Fr Matthew Reese

“But on the first day of the week, at early dawn, they went to the tomb, taking the spices which they had prepared. And they found the stone rolled away from the tomb, but when they went in they did not find the body. While they were perplexed about this, behold, two men stood by them in dazzling apparel; and as they were frightened and bowed their faces to the ground, the men said to them, ‘Why do you seek the living among the dead?’”
—Luke 24:1-5

Dear Friends in Christ,

This has been a hard week for my family, in part because almost all my mother’s kin live in the Texas Hill Country.

Though, blessedly, none of them died in the floods, the signs of loss and devastation are all about. Family friends and acquaintances were swallowed in the raging waters. At least a hundred souls have perished. Homes and landmarks have disappeared. The river has jumped its banks.
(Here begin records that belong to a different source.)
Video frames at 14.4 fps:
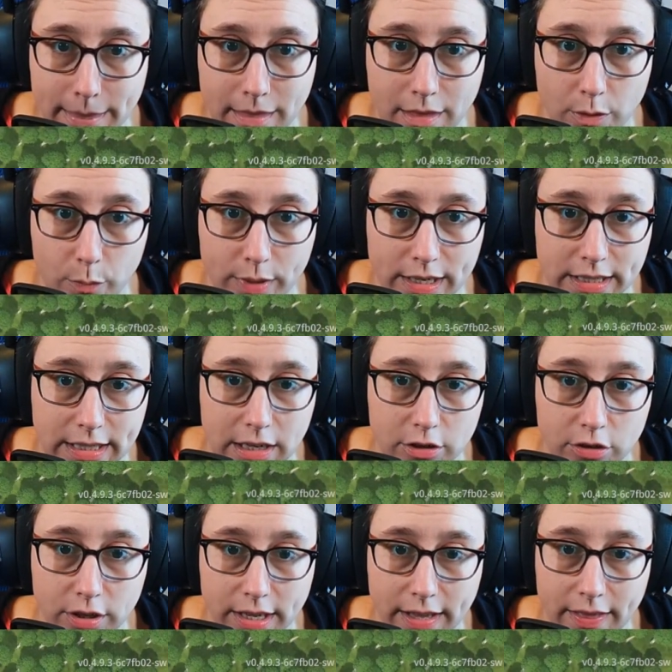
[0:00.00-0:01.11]
Then we can take a
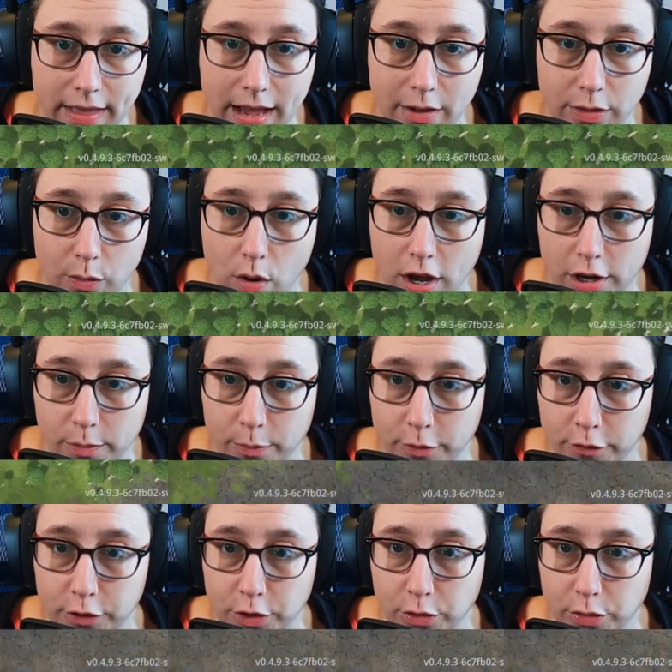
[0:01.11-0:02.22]
look at how the water
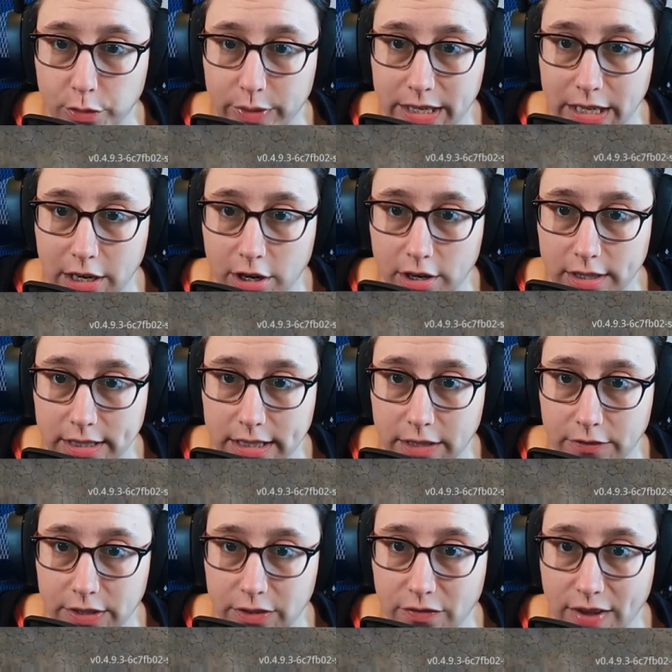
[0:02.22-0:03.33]
moves through here and see
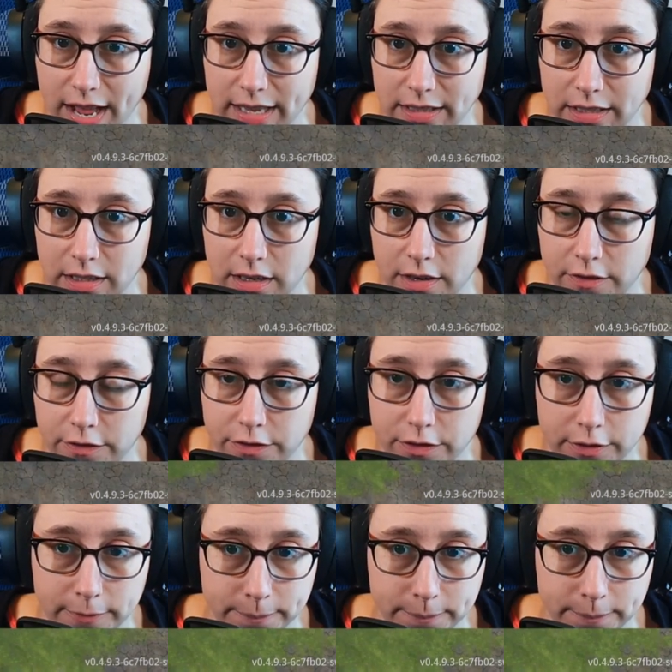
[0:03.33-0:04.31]
if it's fast enough.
For at least three, maybe four generations now, all those Texan cousins and aunts and uncles of mine have spent their summers at Camp Longhorn and the Diocesan Camp Capers. One on the Colorado, the other on the Guadalupe.

As we have all read about the 27 campers and counselors lost at Camp Mystic and wept, I know we have been struck by the chilling realization that it might have been even worse. The Guadalupe is lined with camps for miles and miles. This week, almost all of them just happened to be out of session.

How can we possibly grapple with this scale of devastation? How can we understand the seeming randomness of it, the cruelty, the loss of children?

There are some 1800 years of Christian theodicy. Endless ink has been spilled vindicating God’s goodness in the midst of suffering and evil, but it is scant comfort when we are in it. When we cry out in anguish, “how could a just God allow this?” we do not want the theologian to answer our question.

Indeed, what answer is there to give, really?

The great contemporary Orthodox writer, David Bentley Hart, tried to grapple with this in his book The Doors of the Sea, about another flood—the 2004 tsunami:

“Yes, certainly, there is nothing, not even suffering or death, that cannot be providentially turned toward God’s good ends. But the New Testament also teaches us that, in an other and ultimate sense, suffering and death—considered in themselves—have no true meaning or purpose at all; and this is in a very real sense the most liberating and joyous wisdom that the gospel imparts.”

There is, perhaps, no answer to our cries except the empty tomb. There is no answer except the knowledge that God is with us in our suffering, in our loss, in our questioning. There is no answer except the fact that in his rising again, Christ has conquered death itself.

Let us pray for the dead. Let us comfort the grieving. Let us cling to that hope.